Qu’on ne se moque pas de ceux qui roulent à moto !

Publié le jeudi 24 janvier 2019

« Avoir une moto est une nécessité mais avoir un véhicule est une autre chose. » ces propos sont de Adama Badolo, directeur général des impôts s’exprimant sur les nouvelles taxes sur les voitures. Mais campons les choses autrement. Durant l’année 2017, dans la ville de Ouagadougou, les deux roues étaient les plus impliquées dans les accidents de la circulation routière avec 6230 cas sur 6452, soit 96,55% du nombre total. Les accidents ayant impliqué les deux roues ont enregistré 6881 victimes (4675 hommes et 2206 femmes) soit 96,41% du nombre total des victimes. Ces statistiques macabres proviennent de la Direction de l’observatoire de la Ville (DOV), une direction technique de la Direction Générale de la Police Municipale de Ouagadougou. A partir de ces chiffres, on peut faire la remarque suivante : les deux roues sont un facteur d’insécurité. On peut donc en conclure qu’avoir un véhicule n’est pas un luxe, mais une nécessité. Oui, une nécessité qui peut permettre de réduire considérablement les accidents (mortels), si tant est que réduire les accidents préoccupe les politiques publiques. On est plus en sécurité dans un véhicule que sur une moto.
Nous concédons tout de même au DGI que : « Avoir une moto est une nécessité… » Mais c’est tout simplement une question de pouvoir d’achat. Tout le monde ne peut pas s’acheter une voiture. Et malheureusement notre système de transport en commun n’est pas au point. Dans une ville comme Ouagadougou, où on peut parcourir 5km sans le moindre arrêt de bus, sans avoir accès à un taxi. D’où la nécessité pour chacun d’avoir son propre moyen de déplacement. La moto reste le plus accessible à la majorité des Burkinabé. Imaginer dans ces conditions, qu’un citoyen soit privé de sa moto. C’est bien ce qui est arrivé à un de nos journalistes dans la nuit du 22 novembre dernier. Après avoir quitté la rédaction pour la maison, il est interpellé par un agent de la police municipale pour feu rouge défectueux. C’est une infraction. En pareille circonstance, c’est de retirer sa cartes grise et lui remettre le papillon sur lequel l’agent doit consigner l’infraction afin qu’il se rende après payer et retirer le document identitaire de son engin.

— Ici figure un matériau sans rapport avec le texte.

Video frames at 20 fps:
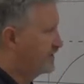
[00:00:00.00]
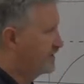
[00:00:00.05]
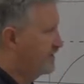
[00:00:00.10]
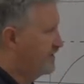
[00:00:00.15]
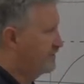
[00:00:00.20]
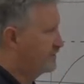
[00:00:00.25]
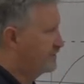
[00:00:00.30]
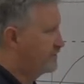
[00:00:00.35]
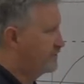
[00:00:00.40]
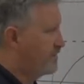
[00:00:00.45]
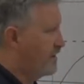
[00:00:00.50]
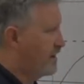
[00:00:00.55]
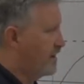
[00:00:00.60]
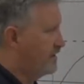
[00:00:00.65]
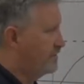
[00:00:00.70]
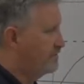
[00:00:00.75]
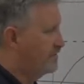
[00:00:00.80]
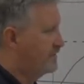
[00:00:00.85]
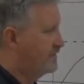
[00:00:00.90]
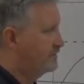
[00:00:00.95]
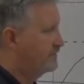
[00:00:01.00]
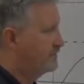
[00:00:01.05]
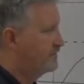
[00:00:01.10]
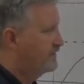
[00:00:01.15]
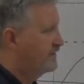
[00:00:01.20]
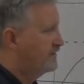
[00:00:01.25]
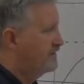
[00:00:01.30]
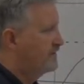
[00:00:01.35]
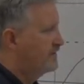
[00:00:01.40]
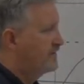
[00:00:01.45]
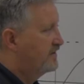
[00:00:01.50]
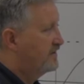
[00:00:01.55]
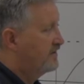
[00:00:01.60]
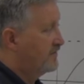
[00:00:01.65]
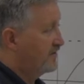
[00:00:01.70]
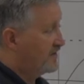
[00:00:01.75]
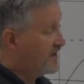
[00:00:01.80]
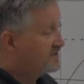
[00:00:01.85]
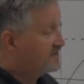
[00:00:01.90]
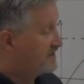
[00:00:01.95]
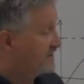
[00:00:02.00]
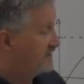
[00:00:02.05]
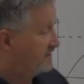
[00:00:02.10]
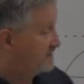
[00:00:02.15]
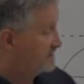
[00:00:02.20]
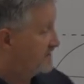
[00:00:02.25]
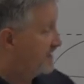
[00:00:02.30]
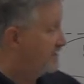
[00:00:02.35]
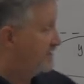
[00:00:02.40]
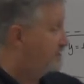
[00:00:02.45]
left or right, but if it doesn't say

Mais, l’agent lui confisque sa moto sans autre forme de procès et lui dit de venir chercher après à la direction générale.

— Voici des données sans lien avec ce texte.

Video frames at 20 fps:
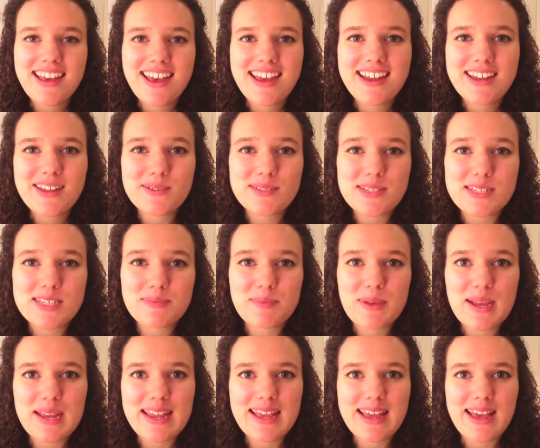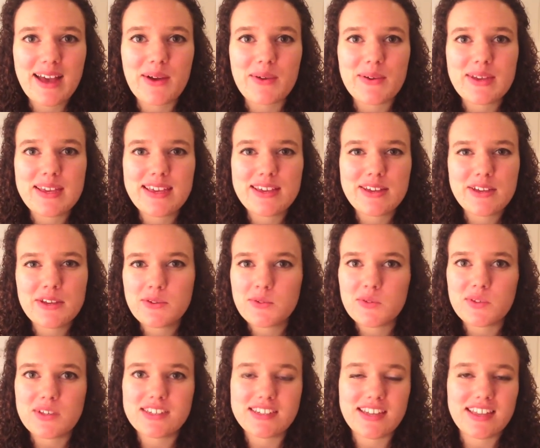and he was explaining how he couldn't
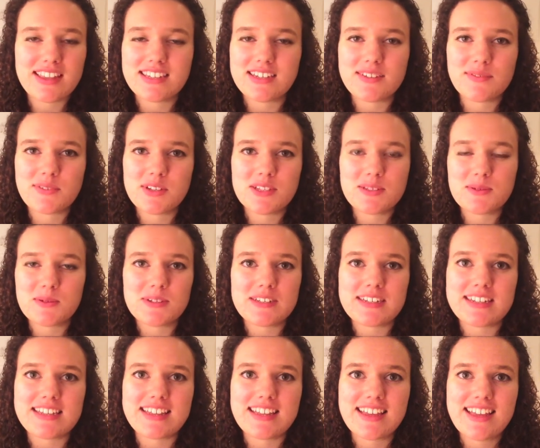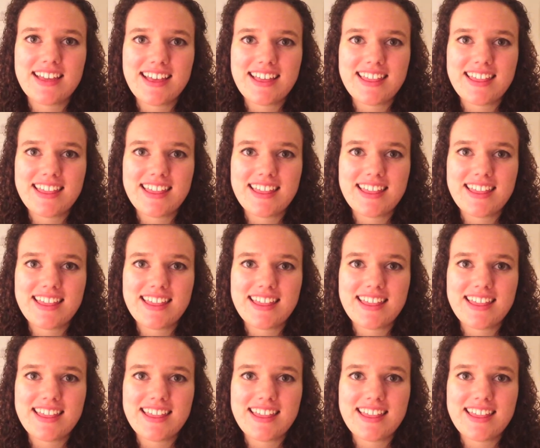really tell the difference between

« Avoir une moto est une nécessité… » Mais c’est tout simplement une question de pouvoir d’achat. Tout le monde ne peut pas s’acheter une voiture. Et malheureusement notre système de transport en commun n’est pas au point.

Nous avons essayé de comprendre le fondement d’un tel acte sans réellement y parvenir. Nous sommes même rentrés en contact avec des hauts gradés de la police. Des éléments de réponse que nous avions obtenus, rien dans le cas-ci ne peut justifier que l’agent de police confisque la moto de notre confrère. Il n’est pas exagéré de parler d’abus de pouvoir. Nous ne sommes pas en train de défendre notre confrère mais simplement de parier que de nombreux citoyens ont du connaitre la même situation. Dans notre volonté de comprendre, nous nous sommes laissé dire que dans certaines circonstances, l’agent de police peut confisquer la moto s’il estime qu’il y a manifestement un risque de sécurité pour le propriétaire de l’engin et/ou pour d’autres usagers de la route. Mais ici nous sommes bien loin de ce cas de figure. N’est-ce pas la porte ouverte au subjectivisme ? L’agent de police est seul juge ! L’autre raison qui expliquerait la conduite systématique des motos en fourrière, c’est : le fait que les gens ne reviennent plus chercher les cartes grises après leur retrait. Ils ne payent donc pas pour la contravention. Là aussi, c’est parce qu’ils n’ont pas la possibilité de payer sur place. D’où les cas de corruption sur le terrain. Il ne coûte rien au Trésor public de mettre en place des terminaux de paiement électronique (TPE). Si tant est que certains agents font disparaitre des souches de reçus mis à leur disposition afin de soutirer des sous. Il faut prendre les précautions nécessaires afin que les usagers ne soient pas « injustement » brimés. Bien évidemment, un cas d’incivisme avéré, c’est une autre chose.